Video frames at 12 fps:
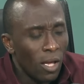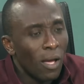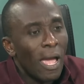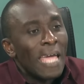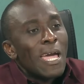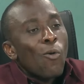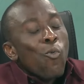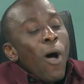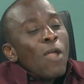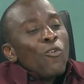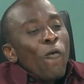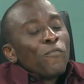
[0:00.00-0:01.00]
Aye,
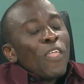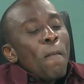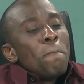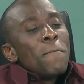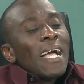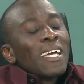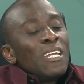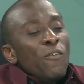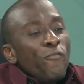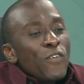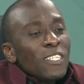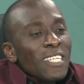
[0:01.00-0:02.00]
one of the
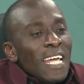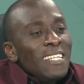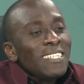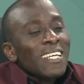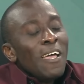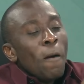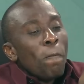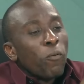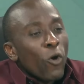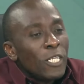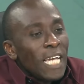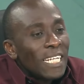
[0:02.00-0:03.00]
magnificent
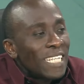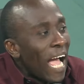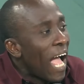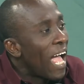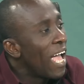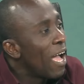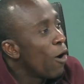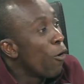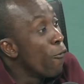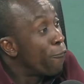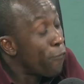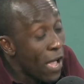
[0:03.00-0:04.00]
projector.
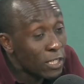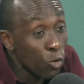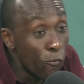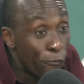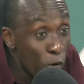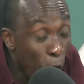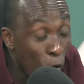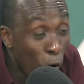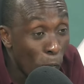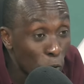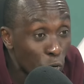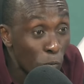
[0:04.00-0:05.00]
Who first? Who free? Who
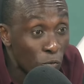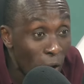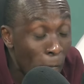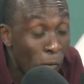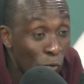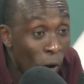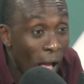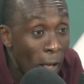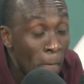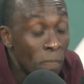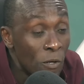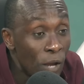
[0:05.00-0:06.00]
cobble some tree? Abonua.
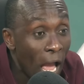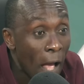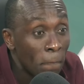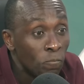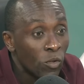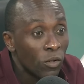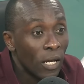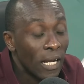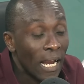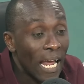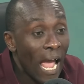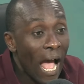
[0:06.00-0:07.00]
Minya. Yeah,
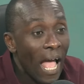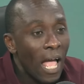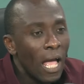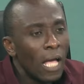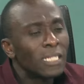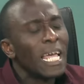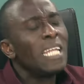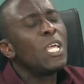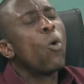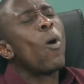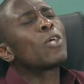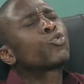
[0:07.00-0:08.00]
nana ya. Said you was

-----

What to do: An answer containing only the lines from the one holding "[0:02.00-0:03.00]" through the close of the entries above, reproduced exactly and stripped of pictures, is expected.

Answer below:
[0:02.00-0:03.00]
magnificent
[0:03.00-0:04.00]
projector.
[0:04.00-0:05.00]
Who first? Who free? Who
[0:05.00-0:06.00]
cobble some tree? Abonua.
[0:06.00-0:07.00]
Minya. Yeah,
[0:07.00-0:08.00]
nana ya. Said you was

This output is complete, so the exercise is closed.